**TASK:** What is needed is an exact transcription of every entry below, with the pictures left out.

**Stored items:**
**********

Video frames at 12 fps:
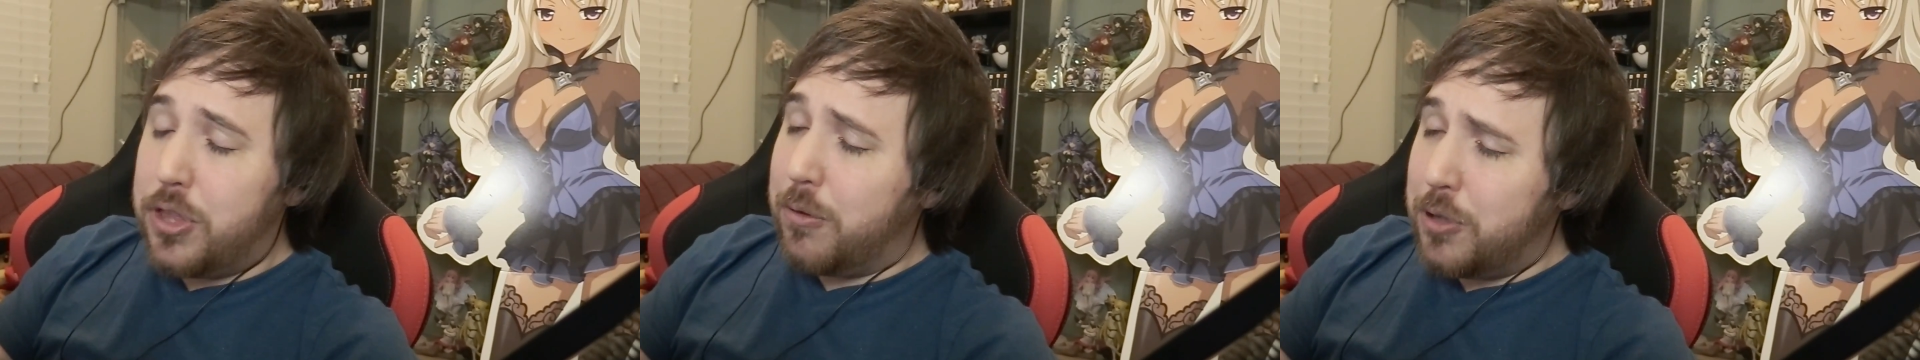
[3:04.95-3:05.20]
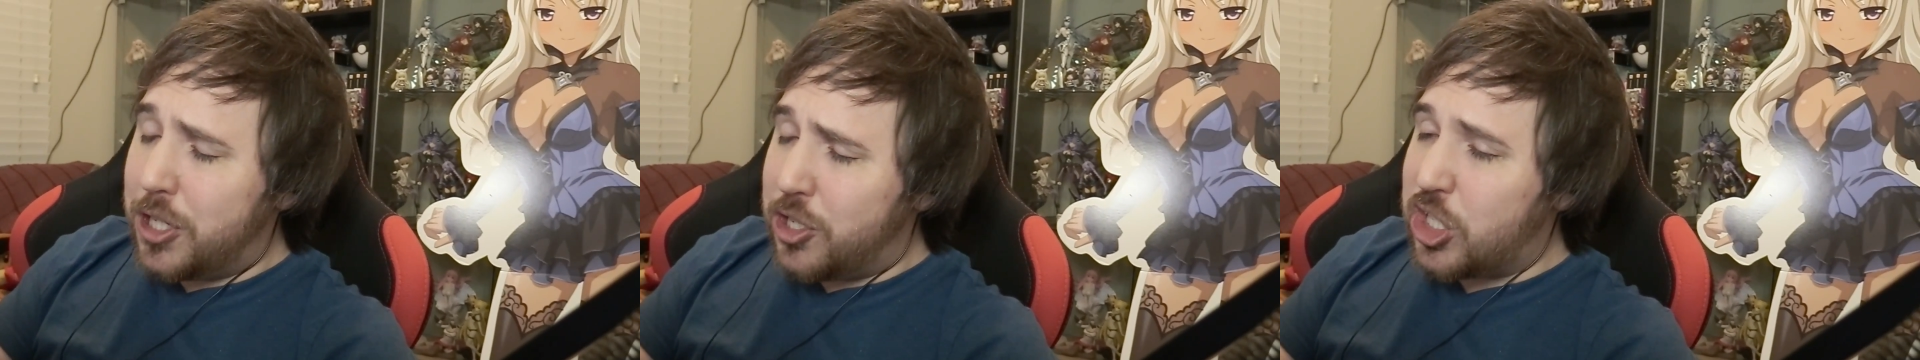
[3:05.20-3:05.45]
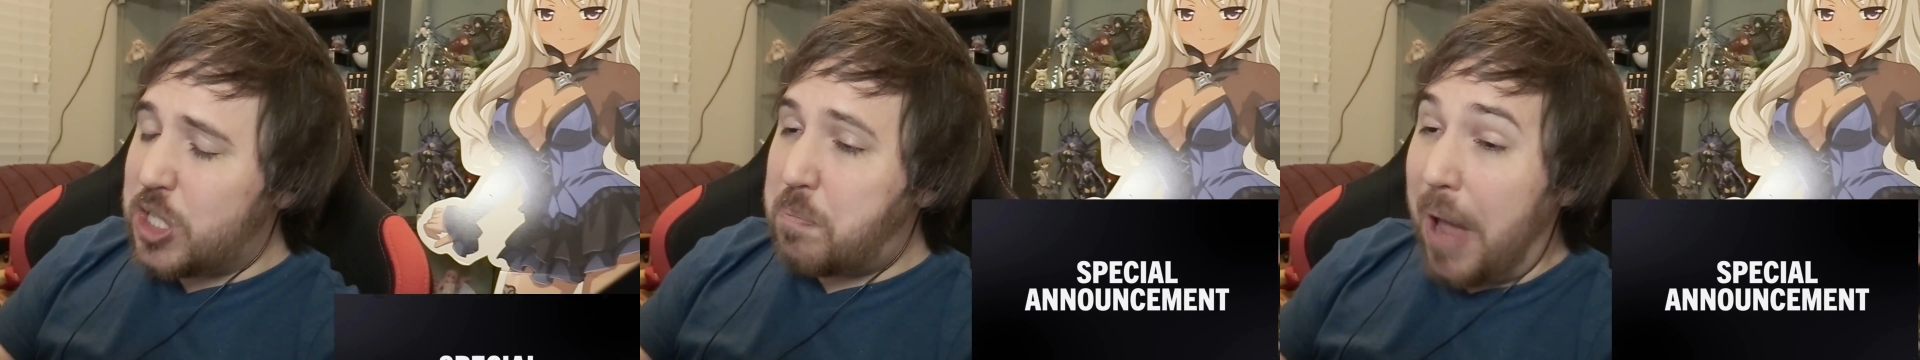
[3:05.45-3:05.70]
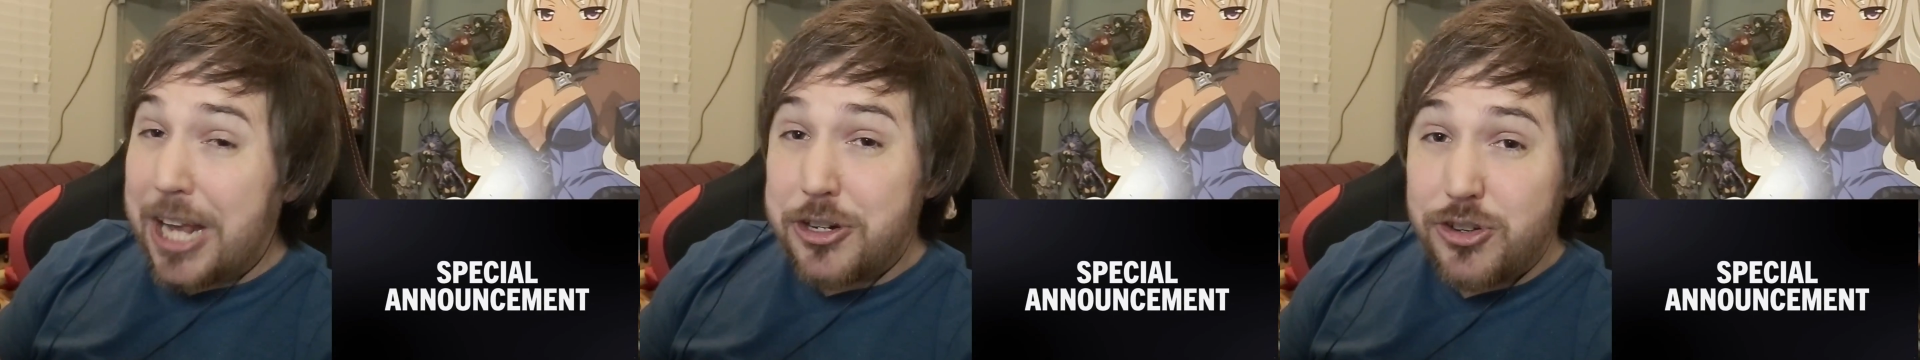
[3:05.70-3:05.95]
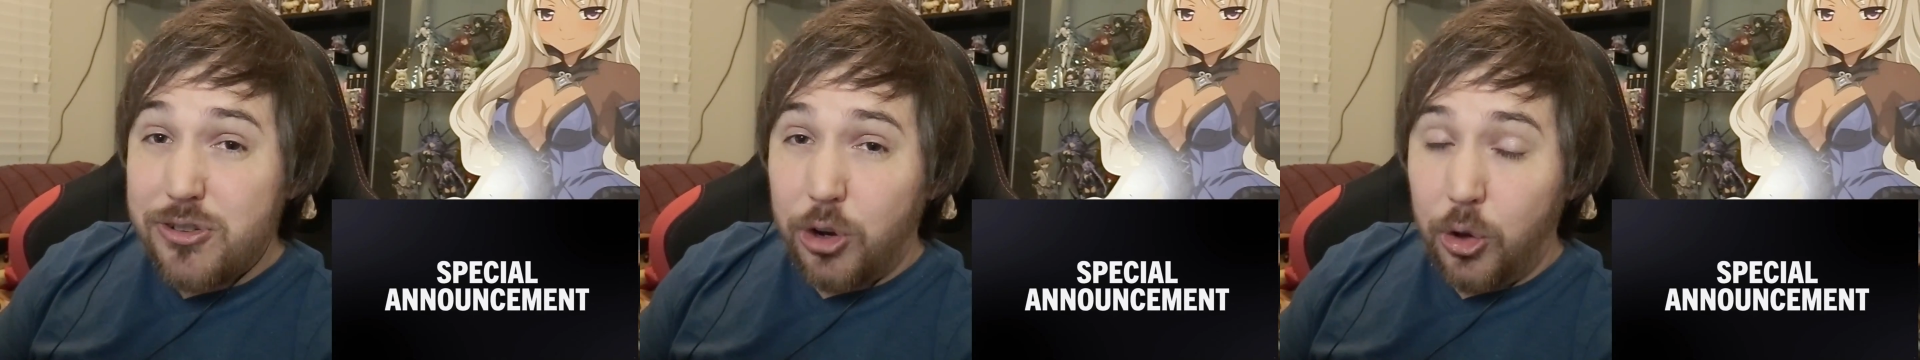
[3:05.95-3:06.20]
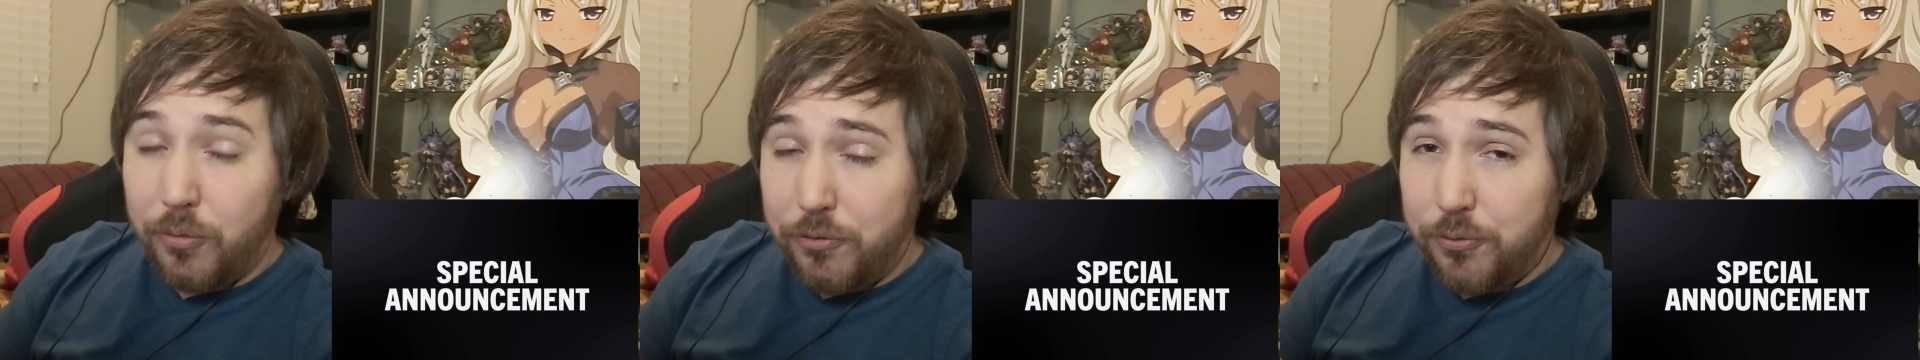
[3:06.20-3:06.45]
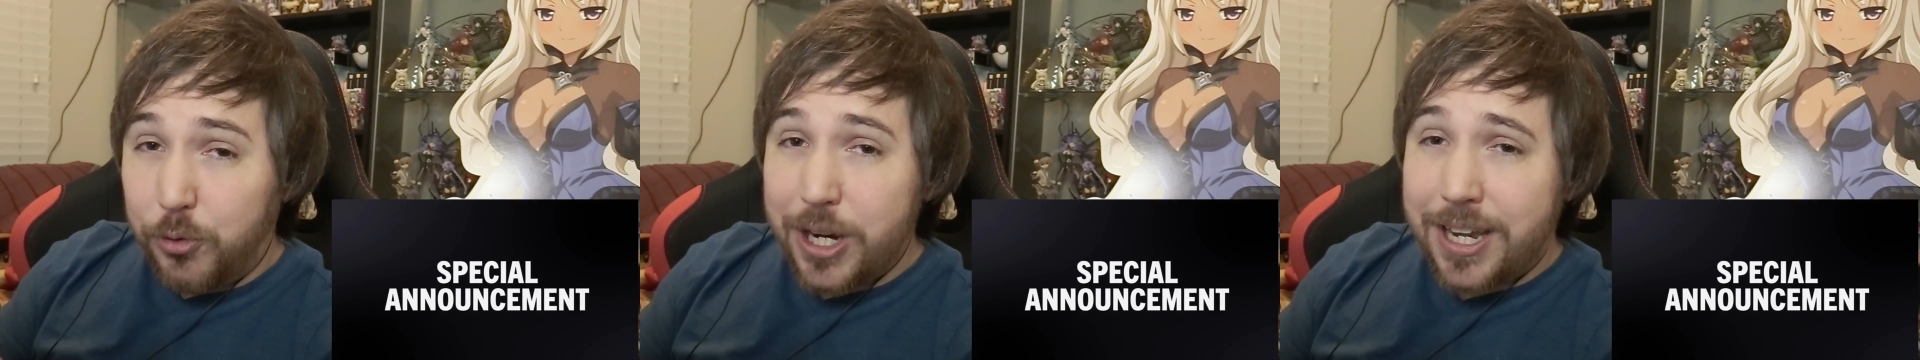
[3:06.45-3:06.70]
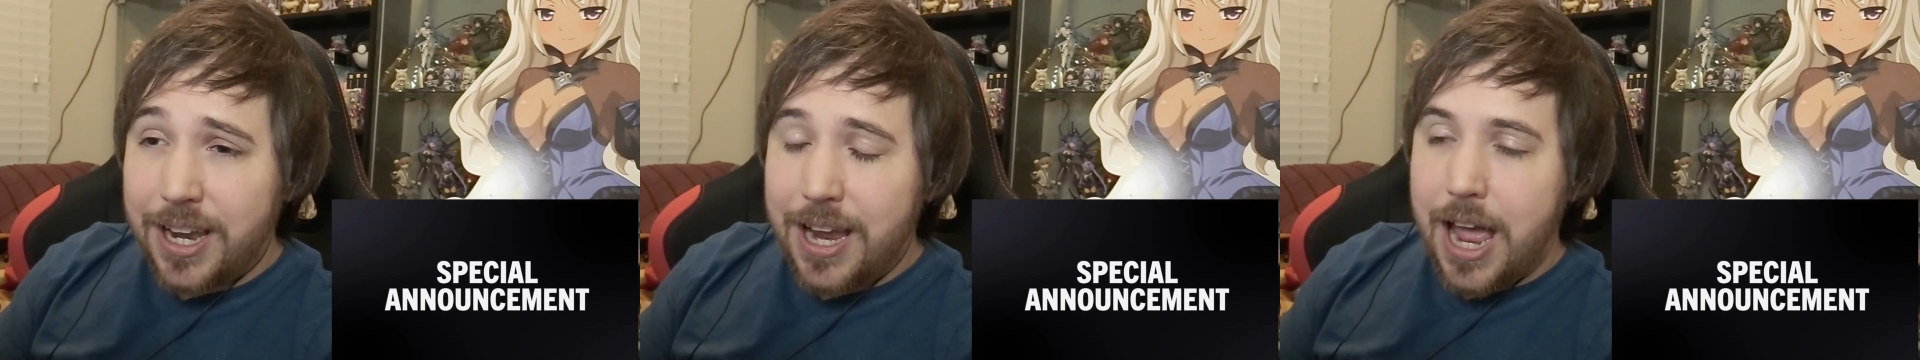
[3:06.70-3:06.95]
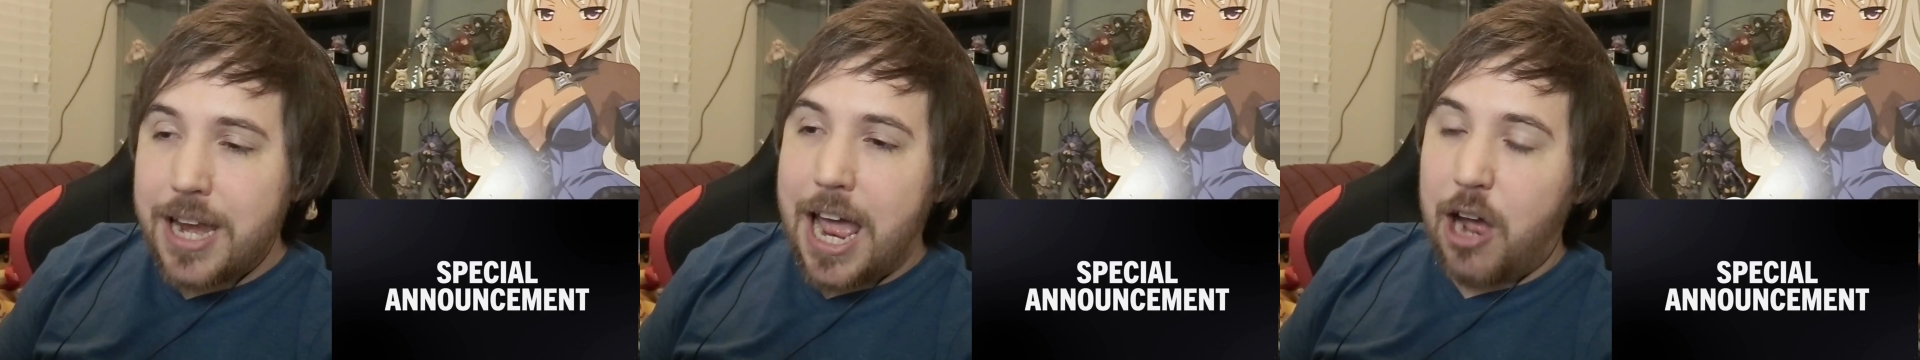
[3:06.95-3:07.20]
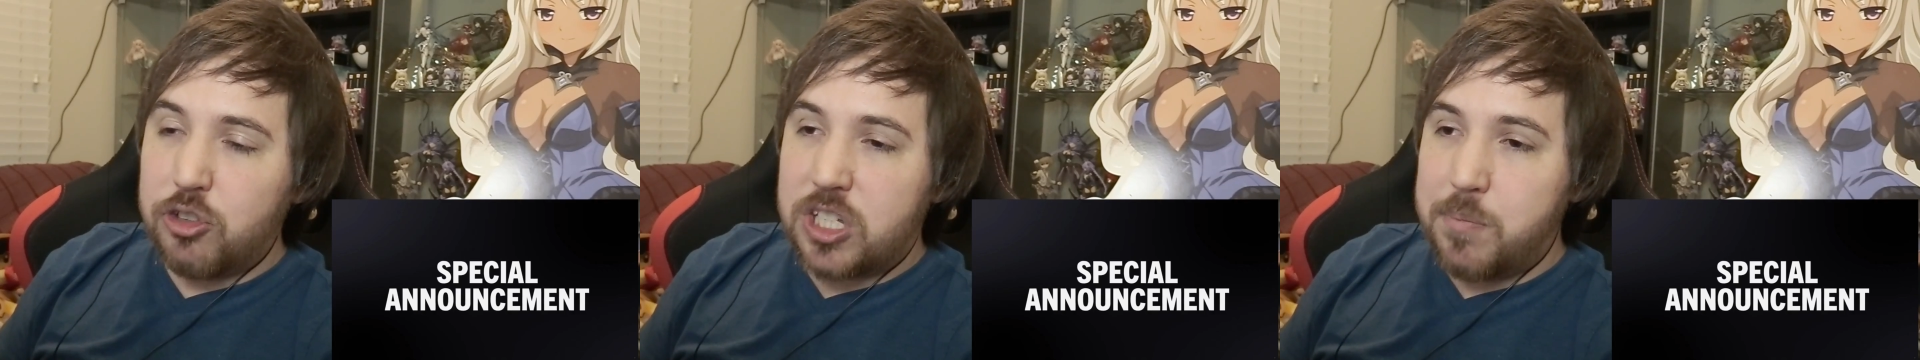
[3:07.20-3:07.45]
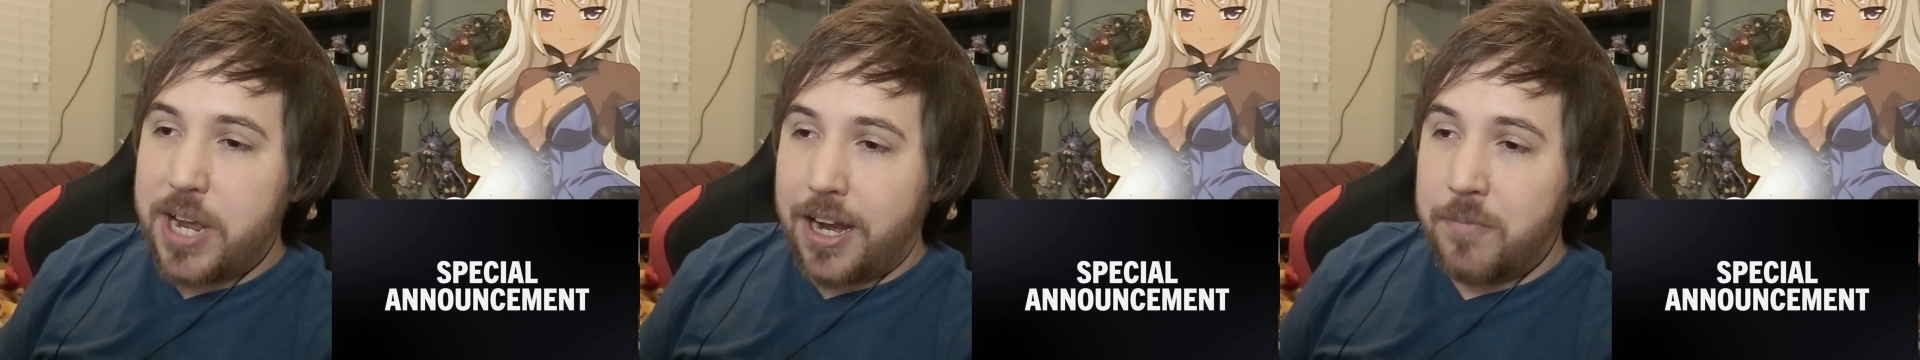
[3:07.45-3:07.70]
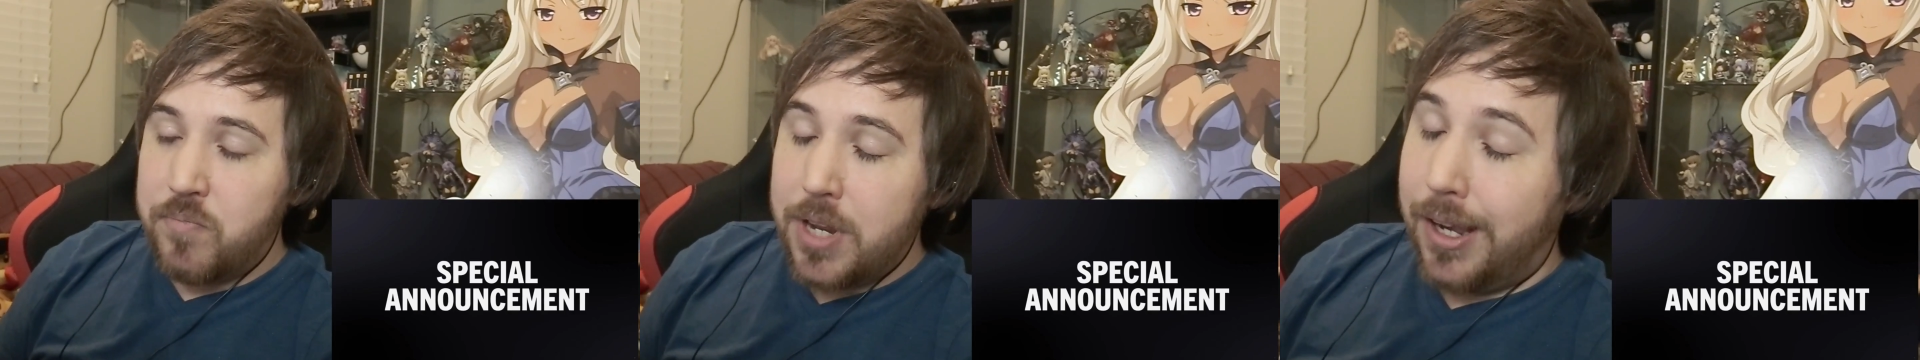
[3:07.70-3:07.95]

there was a special freaking announcement.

**********

**OUTPUT FOR THIS TASK:**
Video frames at 12 fps:
[3:04.95-3:05.20]
[3:05.20-3:05.45]
[3:05.45-3:05.70]
[3:05.70-3:05.95]
[3:05.95-3:06.20]
[3:06.20-3:06.45]
[3:06.45-3:06.70]
[3:06.70-3:06.95]
[3:06.95-3:07.20]
[3:07.20-3:07.45]
[3:07.45-3:07.70]
[3:07.70-3:07.95]

there was a special freaking announcement.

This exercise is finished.